Describe the fundamental concepts of information-seeking behaviors
Human beings are constantly looking for information. Whether it is figuring out where to find a jar of olives in the grocery store or finding the most recent information on global warming, people are constantly seeking information. Librarians and information professionals are the people whose job it is to make information available and findable when their users need it. Therefore it is important for librarians and information professionals to understand the ways in which users seek out the information they need.
Information-seeking is defined as "a process in which humans purposefully engage in order to change their state of knowledge" (Marchionini, p.5). There are several steps involved in information-seeking behavior. The first step involves the users information need. This could either be a known information need, or one in which the need is not fully realized. In either case there is a gap in knowledge that the user is trying to fill. This is defined by Belkin as an anomalous state of knowledge, or ASK. "This term means nothing more than that the person recognizes the lack of or need for data, information, or knowledge. This is the start of the IR process" (Meadow, p.6).
The next step involves translating that gap into language. Whether this is a translation for her own use or so that that need can be communicated to a third party, such as a librarian, it needs to be communicated in some way. Once the information need has been expressed, it can be used to find the desired knowledge. The user then formulates a search strategy, or a plan to get the desired information. "The search strategy is the general plan for finding the needed information" (Meadow, p.9). This can be done either by the information professional or by the user, but someone makes decisions about how they will go about finding the information they need. This might include choosing appropriate databases or other resources, going to a section of a collection, or finding similar items.

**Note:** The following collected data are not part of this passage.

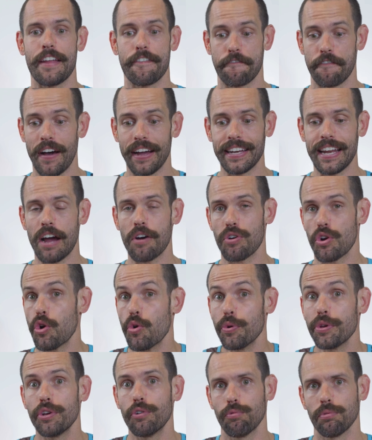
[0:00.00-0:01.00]
and find out
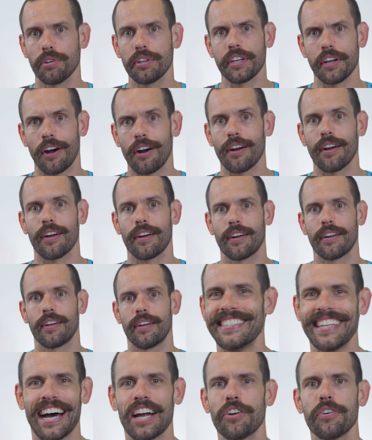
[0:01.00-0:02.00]
who you really are.
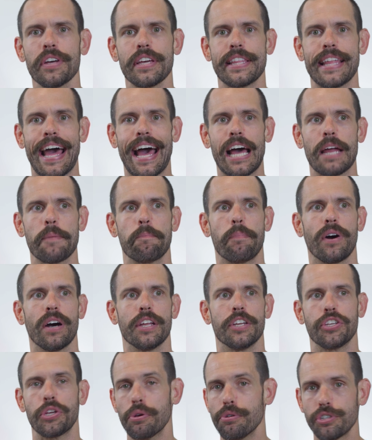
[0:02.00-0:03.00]
Not only that,
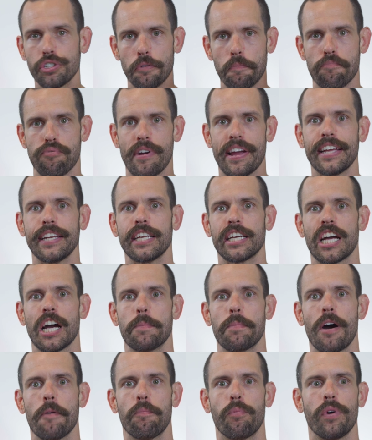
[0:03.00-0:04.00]
but use your brain to
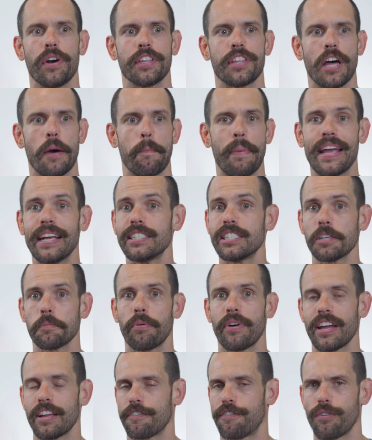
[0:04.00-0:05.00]
come up with a pacing
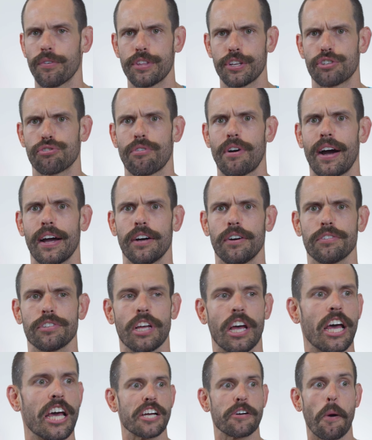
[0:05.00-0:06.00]
plan for the trials,
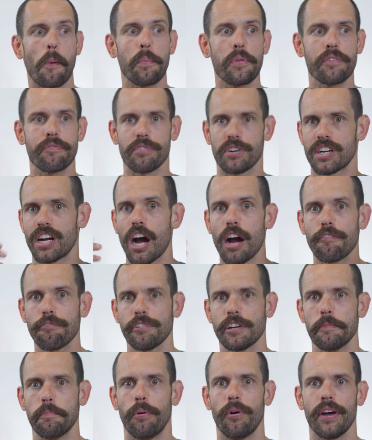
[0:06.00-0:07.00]
come up with a
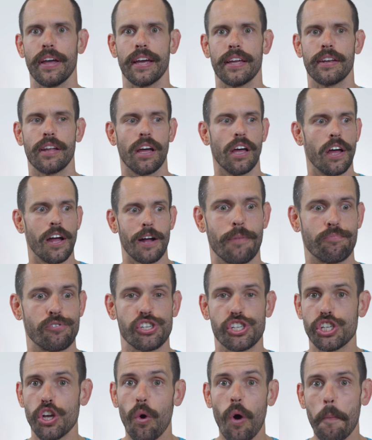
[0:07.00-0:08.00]
recovery plan,
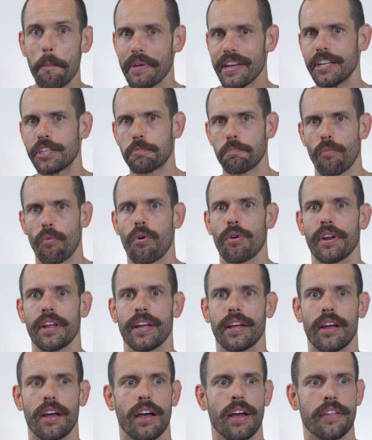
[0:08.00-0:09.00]
show up each
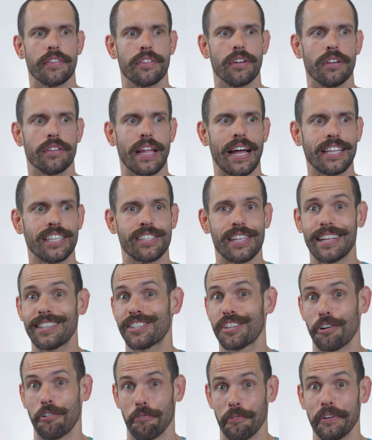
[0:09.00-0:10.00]
morning. That's
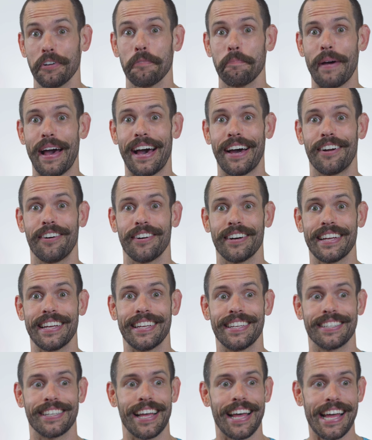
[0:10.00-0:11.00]
the real battle
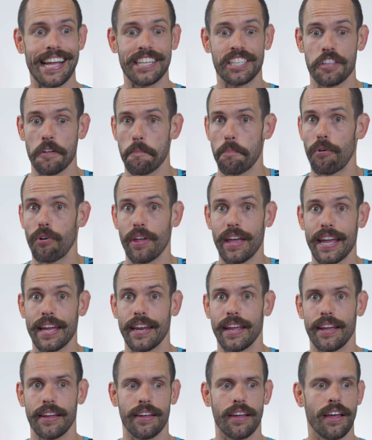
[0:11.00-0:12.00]
is the
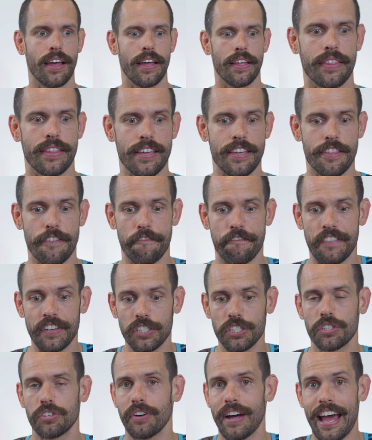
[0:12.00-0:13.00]
planning. The
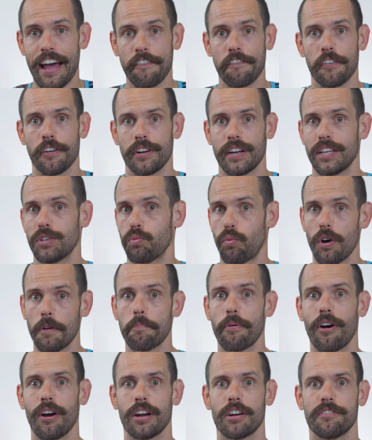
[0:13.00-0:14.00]
physical effort is one
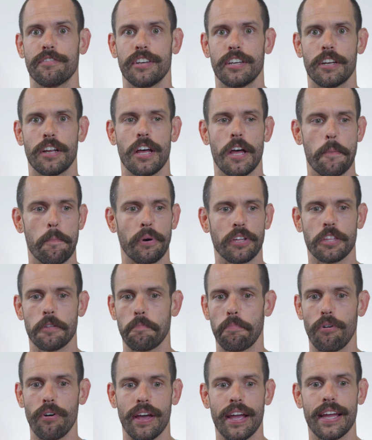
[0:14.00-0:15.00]
part of it, but the
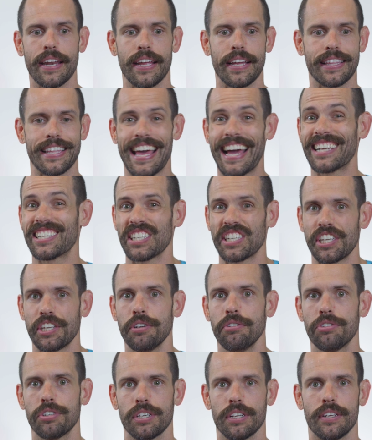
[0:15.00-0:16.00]
planning, the
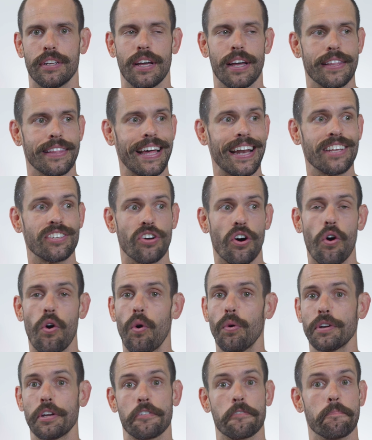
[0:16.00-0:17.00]
execution, that is a
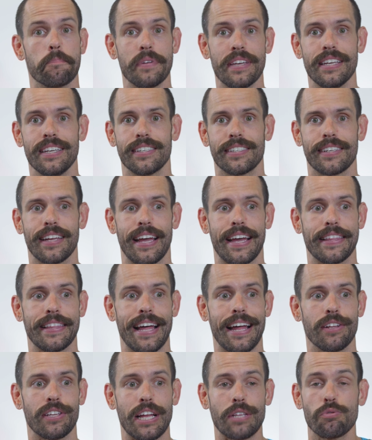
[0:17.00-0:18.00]
whole nother beast, and
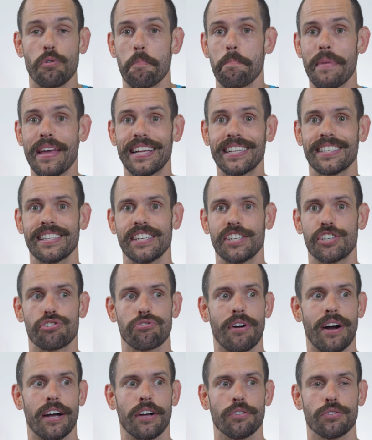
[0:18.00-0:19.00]
that's what makes these
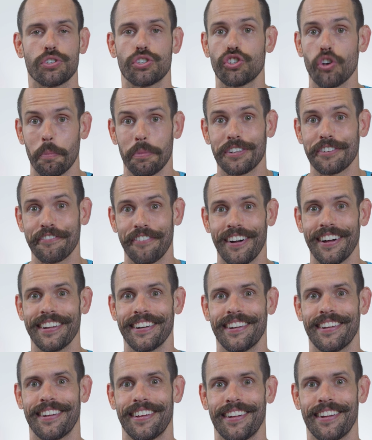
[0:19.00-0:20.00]
trials so much fun.
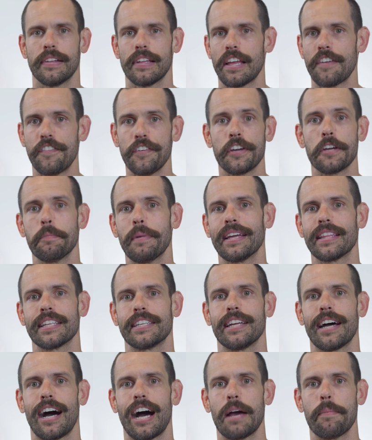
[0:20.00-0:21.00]
If you can make the
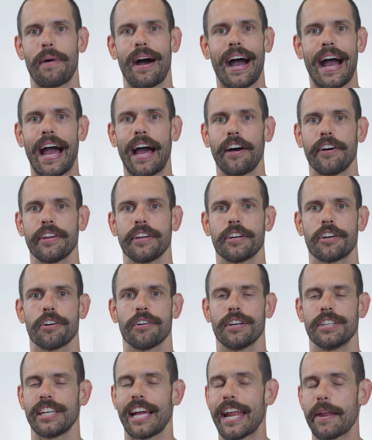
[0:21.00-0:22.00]
time, I highly
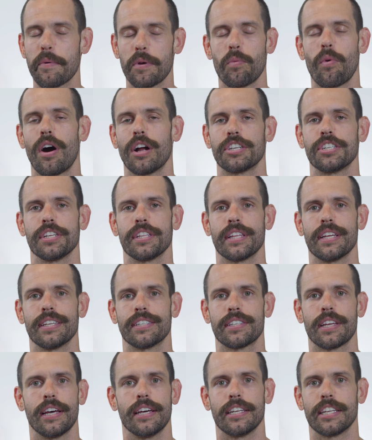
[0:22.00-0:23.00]
encourage anyone watching
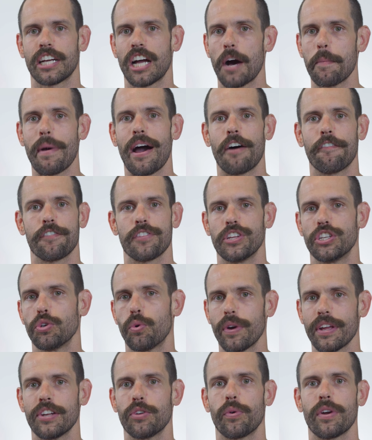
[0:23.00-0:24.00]
this to come out for the
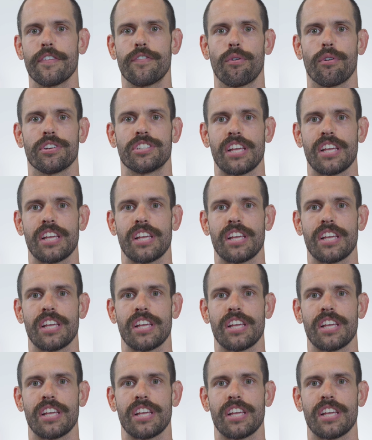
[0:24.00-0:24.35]
2024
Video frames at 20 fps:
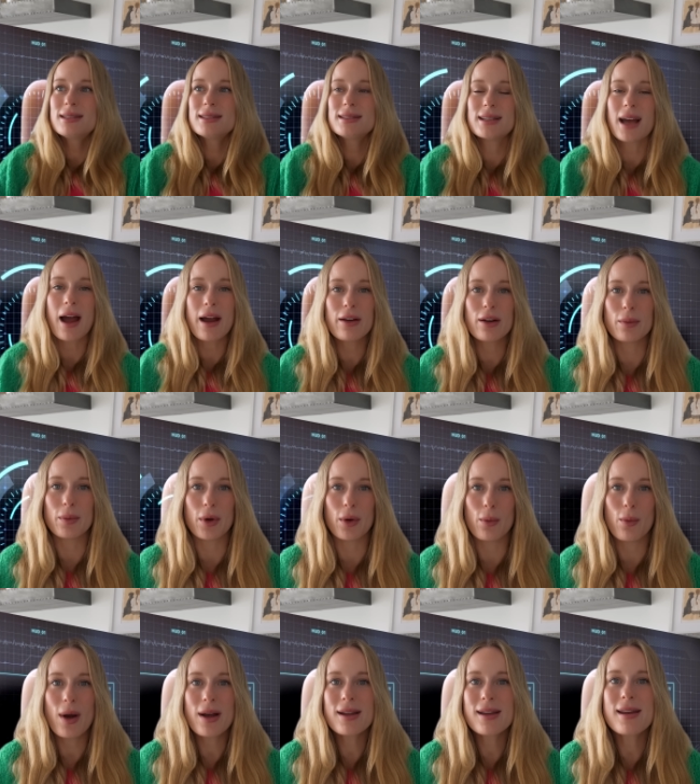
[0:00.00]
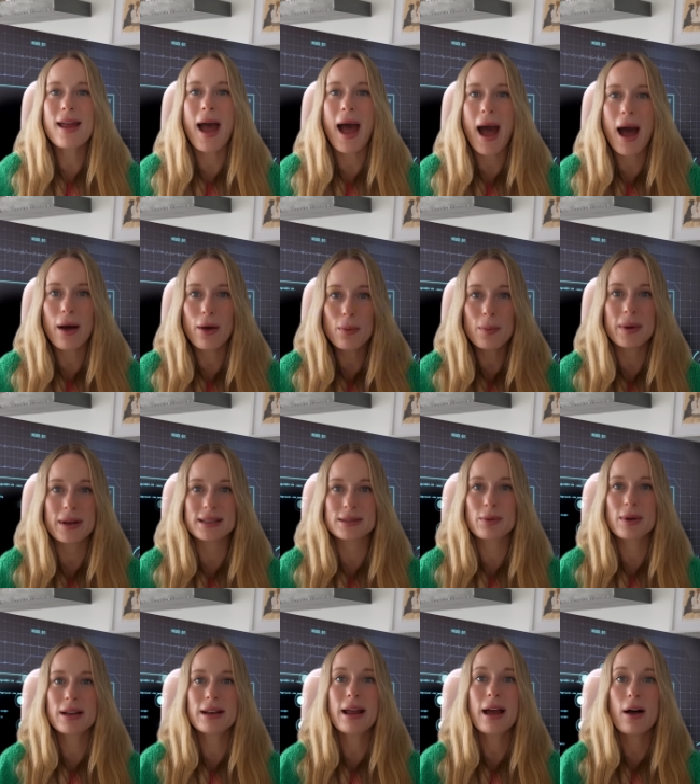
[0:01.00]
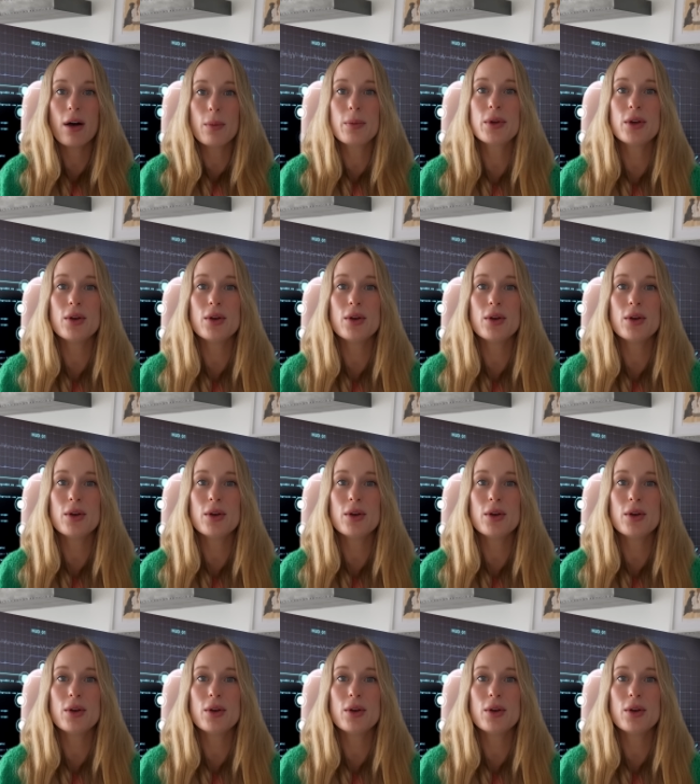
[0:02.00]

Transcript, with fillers: desirable, what can help us, what can help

Next, the information need must be placed in terms that an information system can understand. This can apply to any information system, electronic or paper system, such as a card catalog. The information can be translated into possible subject headings, or into a Boolean search that can be used in a database. The system will then return items that match the search. However, the translation from need into communicated need into search query may not return items that satisfy the original need. The user then evaluates the materials and decides whether or not their information need if filled. If it is, then the process ends there. However it often does not. The user may then make changes to the communicated need and to the query to the information system, and evaluate the new results. This process can continue until the user's information need has been satisfied.
Librarians and information professionals must understand this process so that they understand how users are searching for something. They must realize that there is a difference between the communicated need and the actual need. In a reference interview, for example, a librarian can try to get the user to fully explain their information need, which in turn will allow for a better query of the information system.
Midterm - LIBR 202 - Spring 2005
In this midterm examination for LIBR 202 Information Retrieval, I answer a number of questions about information seeking, including an explanation of the topology of an information system and how different systems can present results to the user to help them determine which items satisfy their information need.
Reference Interview Analysis II: Digital Reference, Academic Library - LIBR 210 - Summer 2005
In this assignment, I looked at a digital reference service for an academic library. When asking the same question, the academic librarian tried to determine the nature of the query and if it was from a research or patient perspective. Because the reference interaction was via chat, a website was sent immediately that provided information for the subject requested. This is an example of evaluating how well the information need is translated and how the reference librian helped the user communicate the information need.
Marchionini, G. (1995). Information seeking in electronic environments. New York, NY: Cambridge University Press.
Meadow, C. T., Boyce, B. R., & Kraft, D. H. (2000). Text and information retrieval systems. San Diego, CA: Academic Press.